-- YOUR OBJECTIVE --
For each record below, output its text exactly and skip any picture.

Stored items
══════════════════════════════

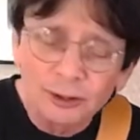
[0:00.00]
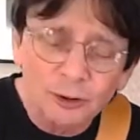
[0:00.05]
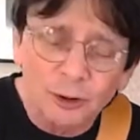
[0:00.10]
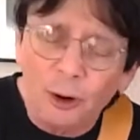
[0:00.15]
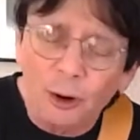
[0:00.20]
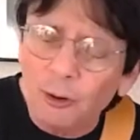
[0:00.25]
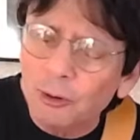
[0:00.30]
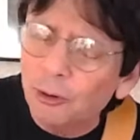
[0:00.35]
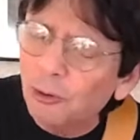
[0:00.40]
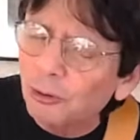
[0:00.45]

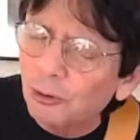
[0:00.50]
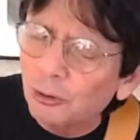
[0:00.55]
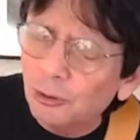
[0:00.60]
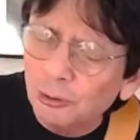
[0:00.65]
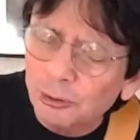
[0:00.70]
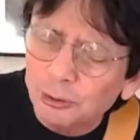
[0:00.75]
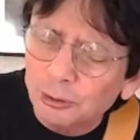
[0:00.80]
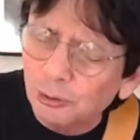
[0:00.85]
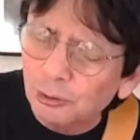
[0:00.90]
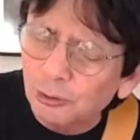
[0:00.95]

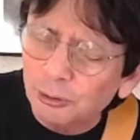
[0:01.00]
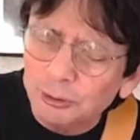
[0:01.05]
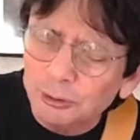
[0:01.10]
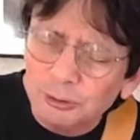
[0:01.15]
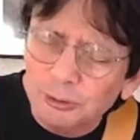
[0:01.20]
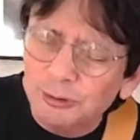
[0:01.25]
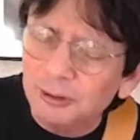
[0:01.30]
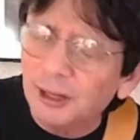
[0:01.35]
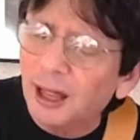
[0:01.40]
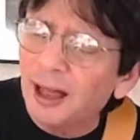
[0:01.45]

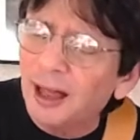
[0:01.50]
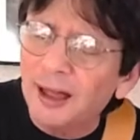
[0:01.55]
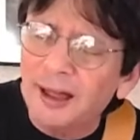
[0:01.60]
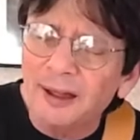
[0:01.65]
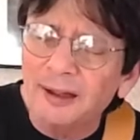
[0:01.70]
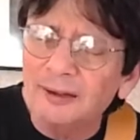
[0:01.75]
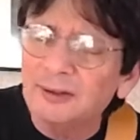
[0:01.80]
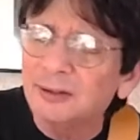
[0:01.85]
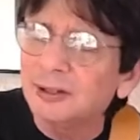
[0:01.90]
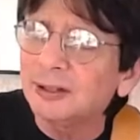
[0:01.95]
cold
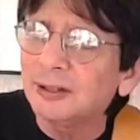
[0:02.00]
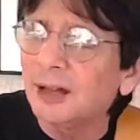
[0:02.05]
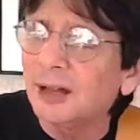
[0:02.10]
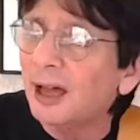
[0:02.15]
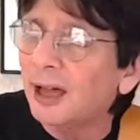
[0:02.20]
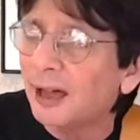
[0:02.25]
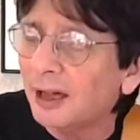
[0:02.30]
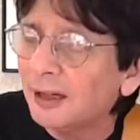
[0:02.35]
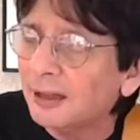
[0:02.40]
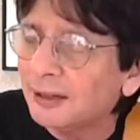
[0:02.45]

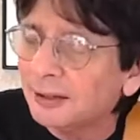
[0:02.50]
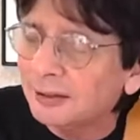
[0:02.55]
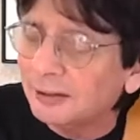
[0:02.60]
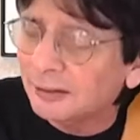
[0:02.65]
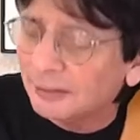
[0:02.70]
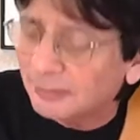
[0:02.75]
99.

══════════════════════════════

-- RESPONSE AREA --
[0:00.00]
[0:00.05]
[0:00.10]
[0:00.15]
[0:00.20]
[0:00.25]
[0:00.30]
[0:00.35]
[0:00.40]
[0:00.45]

[0:00.50]
[0:00.55]
[0:00.60]
[0:00.65]
[0:00.70]
[0:00.75]
[0:00.80]
[0:00.85]
[0:00.90]
[0:00.95]

[0:01.00]
[0:01.05]
[0:01.10]
[0:01.15]
[0:01.20]
[0:01.25]
[0:01.30]
[0:01.35]
[0:01.40]
[0:01.45]

[0:01.50]
[0:01.55]
[0:01.60]
[0:01.65]
[0:01.70]
[0:01.75]
[0:01.80]
[0:01.85]
[0:01.90]
[0:01.95]
cold
[0:02.00]
[0:02.05]
[0:02.10]
[0:02.15]
[0:02.20]
[0:02.25]
[0:02.30]
[0:02.35]
[0:02.40]
[0:02.45]

[0:02.50]
[0:02.55]
[0:02.60]
[0:02.65]
[0:02.70]
[0:02.75]
99.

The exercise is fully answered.